Samborski: Dash didn’t design the human characters until after the movie was cast. So a lot of who Lauren is really came from the absolutely wonderful performance that Lake Bell gave us. An actor brings something to it, and that informs your drawings.

Shaw: In “High School Sinking” we had most of it drawn before anyone had been cast. And so in retrospect, I thought we had some missed opportunities there. A lot of the movie is the way Lauren’s character looks and her face. That’s because Lake Bell has a pre-Raphaelite kind of look to her and it made me think of that Dante Gabriel Rossetti paintings of Jane Morris. That idea only happened after Lake had been cast. That’s a very iconic fantasy look that I hadn’t seen in a movie before, but you see on these paintings.

The film’s premise calls to mind “Jurassic Park.” Why were you enticed by these excessive displays of mass entertainment?

Samborski: Dash has loved amusement parks for as long as I’ve known him. I know that he would draw theme park map after theme park map. They’re such strange places; it’s supposed to be where imagination is running free, but when you’re actually there, you’re trapped and all the food’s really expensive and it’s like a tricked out airport.
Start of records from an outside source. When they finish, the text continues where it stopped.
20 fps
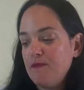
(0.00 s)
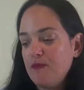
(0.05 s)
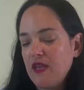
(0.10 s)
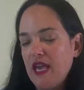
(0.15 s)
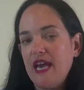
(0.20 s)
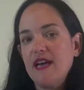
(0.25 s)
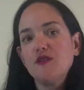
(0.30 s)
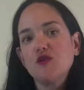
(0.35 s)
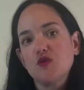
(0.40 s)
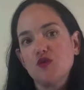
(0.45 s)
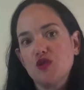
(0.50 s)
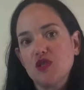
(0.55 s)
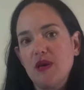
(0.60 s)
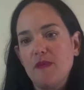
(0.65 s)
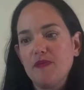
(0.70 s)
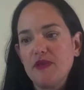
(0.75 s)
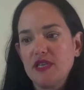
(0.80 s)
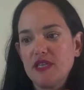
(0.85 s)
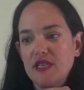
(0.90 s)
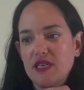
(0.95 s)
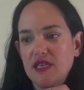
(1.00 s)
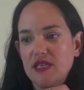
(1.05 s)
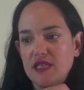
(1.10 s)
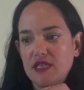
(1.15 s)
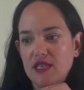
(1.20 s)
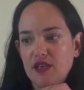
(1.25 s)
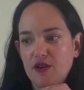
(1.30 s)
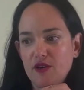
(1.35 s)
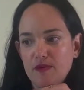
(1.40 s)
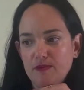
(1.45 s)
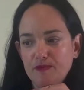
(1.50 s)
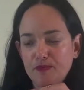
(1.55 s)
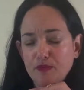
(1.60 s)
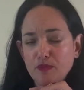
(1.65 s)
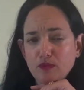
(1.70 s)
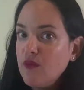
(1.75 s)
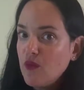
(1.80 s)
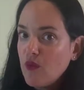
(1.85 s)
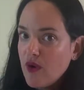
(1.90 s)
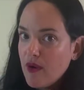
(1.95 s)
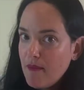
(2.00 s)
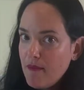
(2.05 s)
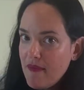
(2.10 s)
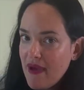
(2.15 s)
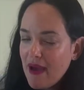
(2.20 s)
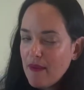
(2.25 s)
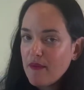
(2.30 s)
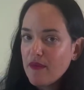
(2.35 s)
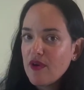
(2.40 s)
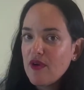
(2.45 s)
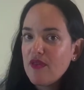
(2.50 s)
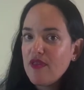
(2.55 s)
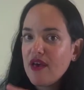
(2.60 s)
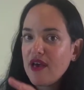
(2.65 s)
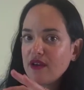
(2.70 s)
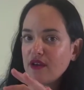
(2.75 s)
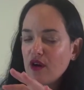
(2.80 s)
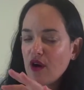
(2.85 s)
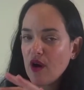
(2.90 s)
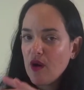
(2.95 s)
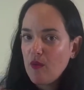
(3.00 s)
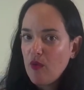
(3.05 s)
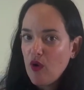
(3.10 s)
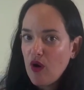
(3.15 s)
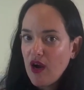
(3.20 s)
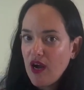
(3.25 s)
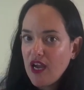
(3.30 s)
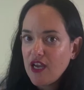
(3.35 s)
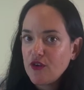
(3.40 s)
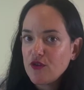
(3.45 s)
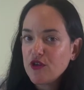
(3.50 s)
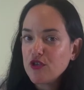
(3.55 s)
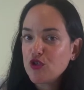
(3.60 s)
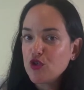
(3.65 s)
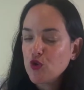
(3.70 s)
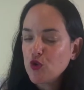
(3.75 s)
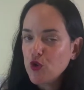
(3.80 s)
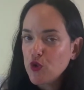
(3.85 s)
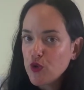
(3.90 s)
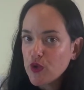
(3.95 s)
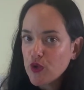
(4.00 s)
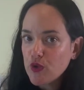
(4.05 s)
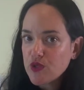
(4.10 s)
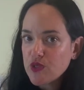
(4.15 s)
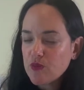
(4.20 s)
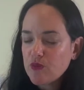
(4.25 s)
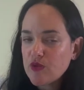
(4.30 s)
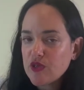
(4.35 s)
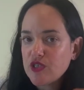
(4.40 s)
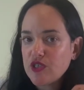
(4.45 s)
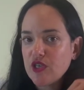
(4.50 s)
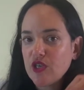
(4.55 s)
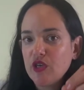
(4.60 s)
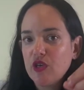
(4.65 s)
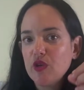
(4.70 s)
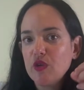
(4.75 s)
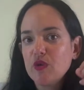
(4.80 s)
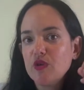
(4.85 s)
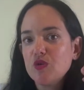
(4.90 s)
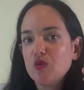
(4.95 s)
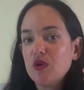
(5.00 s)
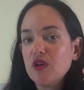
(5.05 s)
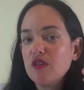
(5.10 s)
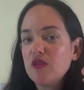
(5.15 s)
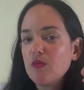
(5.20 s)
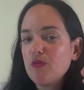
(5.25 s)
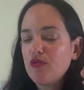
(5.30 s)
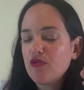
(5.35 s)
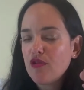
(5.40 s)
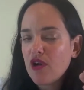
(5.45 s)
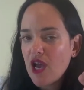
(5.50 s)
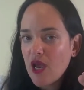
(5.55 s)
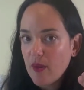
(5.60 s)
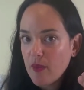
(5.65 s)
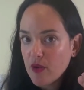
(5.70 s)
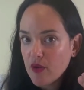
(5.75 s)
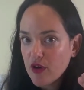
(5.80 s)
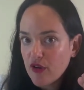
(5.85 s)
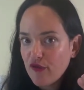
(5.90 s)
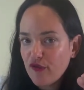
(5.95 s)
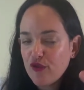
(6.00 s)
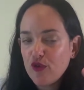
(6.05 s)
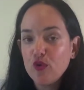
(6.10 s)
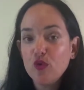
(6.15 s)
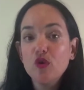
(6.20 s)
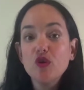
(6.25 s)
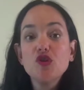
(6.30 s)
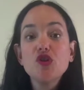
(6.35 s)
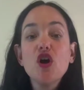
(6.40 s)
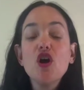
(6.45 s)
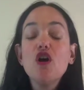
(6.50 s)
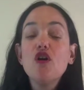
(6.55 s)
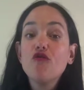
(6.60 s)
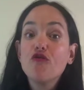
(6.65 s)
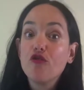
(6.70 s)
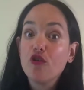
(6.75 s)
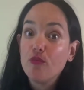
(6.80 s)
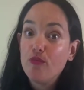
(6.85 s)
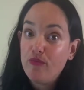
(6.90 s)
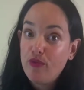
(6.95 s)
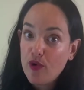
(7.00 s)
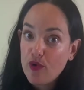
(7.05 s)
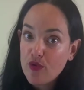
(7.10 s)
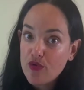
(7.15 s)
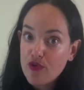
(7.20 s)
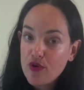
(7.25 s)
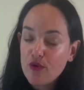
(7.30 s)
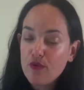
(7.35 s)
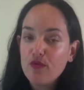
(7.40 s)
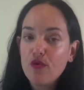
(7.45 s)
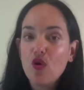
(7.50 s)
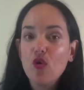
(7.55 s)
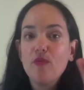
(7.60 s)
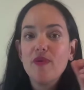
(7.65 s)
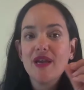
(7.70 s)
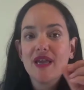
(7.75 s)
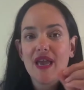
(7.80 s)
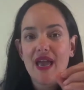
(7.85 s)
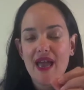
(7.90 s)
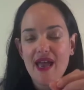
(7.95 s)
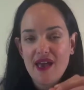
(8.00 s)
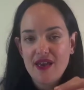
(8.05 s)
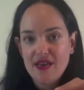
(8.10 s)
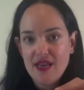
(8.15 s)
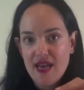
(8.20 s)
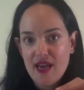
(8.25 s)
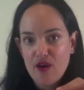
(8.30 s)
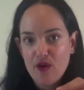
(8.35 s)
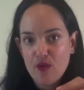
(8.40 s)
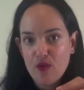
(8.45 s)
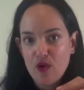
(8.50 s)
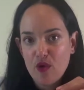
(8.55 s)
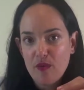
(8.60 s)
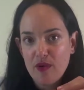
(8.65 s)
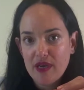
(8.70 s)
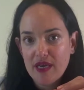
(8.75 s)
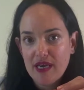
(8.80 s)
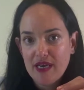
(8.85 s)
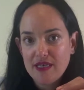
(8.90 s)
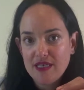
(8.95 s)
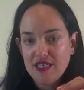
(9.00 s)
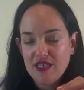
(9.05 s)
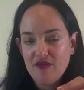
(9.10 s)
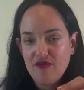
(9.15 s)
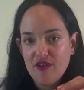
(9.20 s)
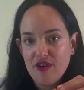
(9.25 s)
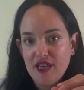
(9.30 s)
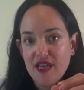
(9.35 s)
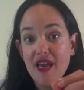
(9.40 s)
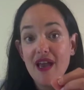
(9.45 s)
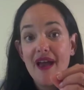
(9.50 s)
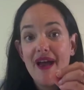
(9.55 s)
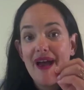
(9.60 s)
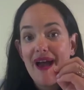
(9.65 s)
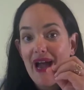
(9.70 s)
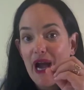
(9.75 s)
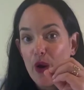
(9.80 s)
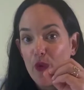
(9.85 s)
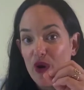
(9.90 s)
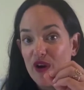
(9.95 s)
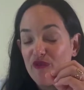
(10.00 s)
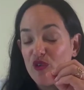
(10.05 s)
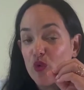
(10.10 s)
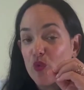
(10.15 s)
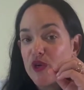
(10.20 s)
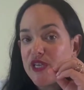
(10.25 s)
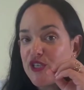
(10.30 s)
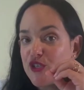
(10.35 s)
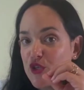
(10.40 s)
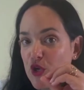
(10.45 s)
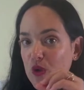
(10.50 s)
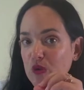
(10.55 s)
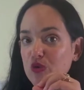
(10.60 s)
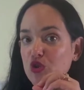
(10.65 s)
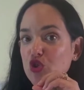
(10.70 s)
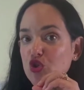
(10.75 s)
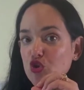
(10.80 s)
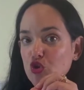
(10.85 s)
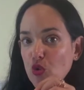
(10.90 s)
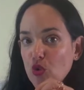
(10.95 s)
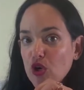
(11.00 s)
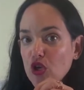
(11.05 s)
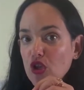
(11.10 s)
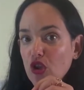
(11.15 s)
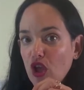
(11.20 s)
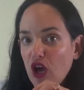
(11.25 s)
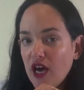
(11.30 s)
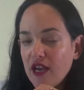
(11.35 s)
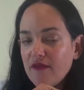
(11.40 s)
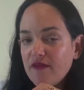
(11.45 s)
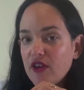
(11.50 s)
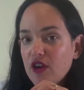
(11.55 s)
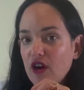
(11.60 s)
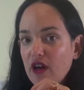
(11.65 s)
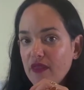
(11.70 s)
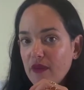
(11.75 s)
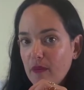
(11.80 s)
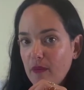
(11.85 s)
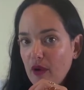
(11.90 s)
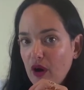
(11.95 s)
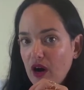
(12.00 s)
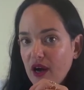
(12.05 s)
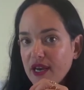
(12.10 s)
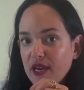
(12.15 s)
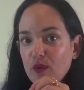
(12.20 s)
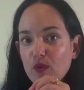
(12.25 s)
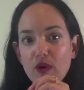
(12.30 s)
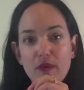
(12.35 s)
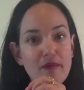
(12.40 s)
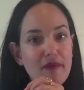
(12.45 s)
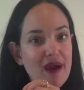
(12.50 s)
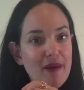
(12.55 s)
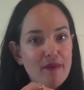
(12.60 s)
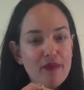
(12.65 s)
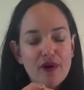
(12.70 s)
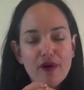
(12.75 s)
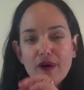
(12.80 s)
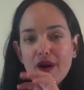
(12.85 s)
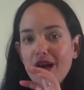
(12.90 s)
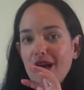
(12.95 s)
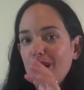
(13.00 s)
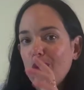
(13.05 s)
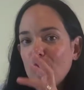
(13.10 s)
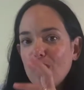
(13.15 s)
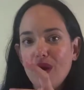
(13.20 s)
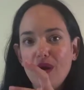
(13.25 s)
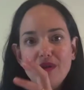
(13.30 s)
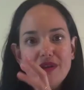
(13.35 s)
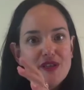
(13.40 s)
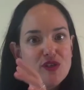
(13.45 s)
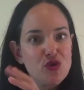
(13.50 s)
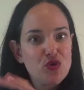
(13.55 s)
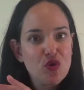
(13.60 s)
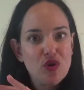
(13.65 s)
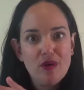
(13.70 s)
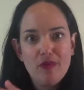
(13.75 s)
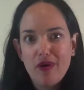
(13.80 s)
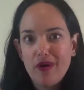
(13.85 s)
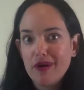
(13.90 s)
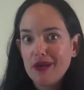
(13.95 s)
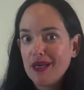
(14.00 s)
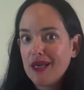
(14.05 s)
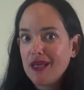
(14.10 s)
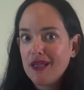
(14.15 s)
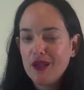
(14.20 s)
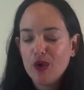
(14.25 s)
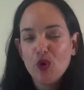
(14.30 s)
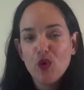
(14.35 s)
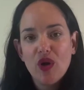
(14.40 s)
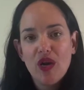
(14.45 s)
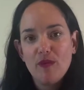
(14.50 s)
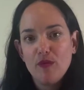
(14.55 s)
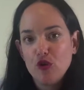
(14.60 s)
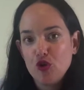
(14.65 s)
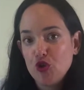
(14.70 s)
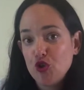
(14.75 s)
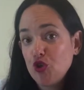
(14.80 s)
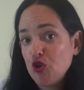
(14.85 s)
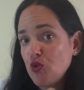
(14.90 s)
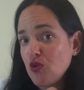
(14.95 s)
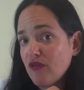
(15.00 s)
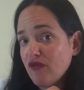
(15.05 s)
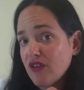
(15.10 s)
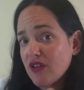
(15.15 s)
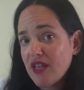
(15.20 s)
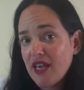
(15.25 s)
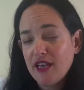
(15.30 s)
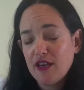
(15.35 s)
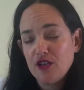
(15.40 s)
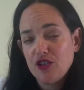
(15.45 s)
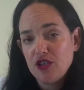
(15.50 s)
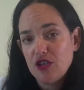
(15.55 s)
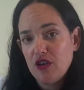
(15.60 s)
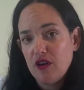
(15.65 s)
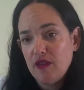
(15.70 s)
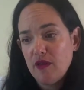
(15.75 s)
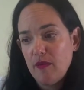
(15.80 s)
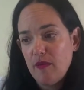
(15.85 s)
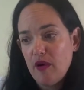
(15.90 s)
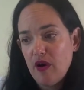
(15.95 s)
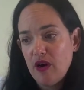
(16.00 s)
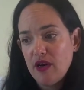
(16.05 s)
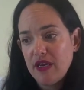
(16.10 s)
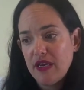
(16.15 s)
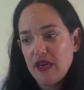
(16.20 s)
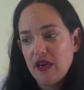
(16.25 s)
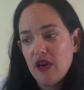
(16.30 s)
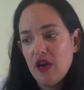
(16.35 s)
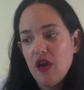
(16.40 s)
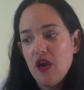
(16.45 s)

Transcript: Okay, so something to consider. Remember that carbohydrates, glucose in particular, is one of the primary fuels for both aerobic and anaerobic activity. However, we don't store a lot of it on the body. Remember, we only store about a kilogram or two of glycogen on the body.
It’s a very strange dichotomy.

Shaw: Zoos, amusement parks, or museums, especially the ones at Epcot that attempt to summarize the whole world, have good intentions of introducing these beings to the public, but these can often damage those beings. Still, an amusement park is a great setting. Like Jane said, when I was a little boy, I wanted to be an Imagineer. I loved Disney. There’s some of that in there.

Paintings on a drawing table and the floor around it.

A behind-the-scenes image from production of the movie “Cryptozoo.”

(Dash Shaw, Jane Samborski)

Although “Cryptozoo” is quite funny, there’s a sense of gravitas to the story that takes the reality of this fiction seriously. Tell me about your intentions in that regard.

Shaw: In our alternative comics the humor is not in a joke. The humor is a sensibility that is odd, that is kind of unmoored from reality. That is what works for me. When something is trying to be funny or have you feel like a joke is going to happen, it doesn’t make me laugh. It often feels like there’s desperation behind it. It’s a turnoff for me. But in comics, sometimes just the way something is rendered is funny. There are a lot of things in this movie that have an unusual perspective. It’s a little hard to describe, but I’m definitely not like a comedy writer.

Did the limited number of independent animated features produced in the U.S., especially those with mature themes, ever discourage you from pursuing this medium?

Shaw: The best answer to this question is just that we have made these two movies and I hope people will go see this in the theater. If other people are interested in independent animation, they could watch “Cryptozoo” and, I hope, see that we’ve done it, because when live-action filmmakers are starting out, often they meet someone who has made a film, and that makes it very possible. I never met anyone who had made an independent animated feature in the United States. A lot of the motivation was thinking, “Can we do it?”

What’s the key to the functionality of your relationship as creative collaborators working towards the same vision?

Samborski: One of the things that make the movie really magical is that Dash and I have fairly different aesthetics. We approach these problems differently. Dash is more minimalist. He likes simple and I like way too much. Dash does really bold drawings and I do tight fussy drawings. I like all the colors and I like it to be quasi-realistic but still rainbow and Dash likes to be more of a moody, expressive color that doesn’t necessarily have to correspond to the actual image it’s coloring. There’s this great push and pull that is happening in every single scene of the film between our opposing but complimentary visual ideas.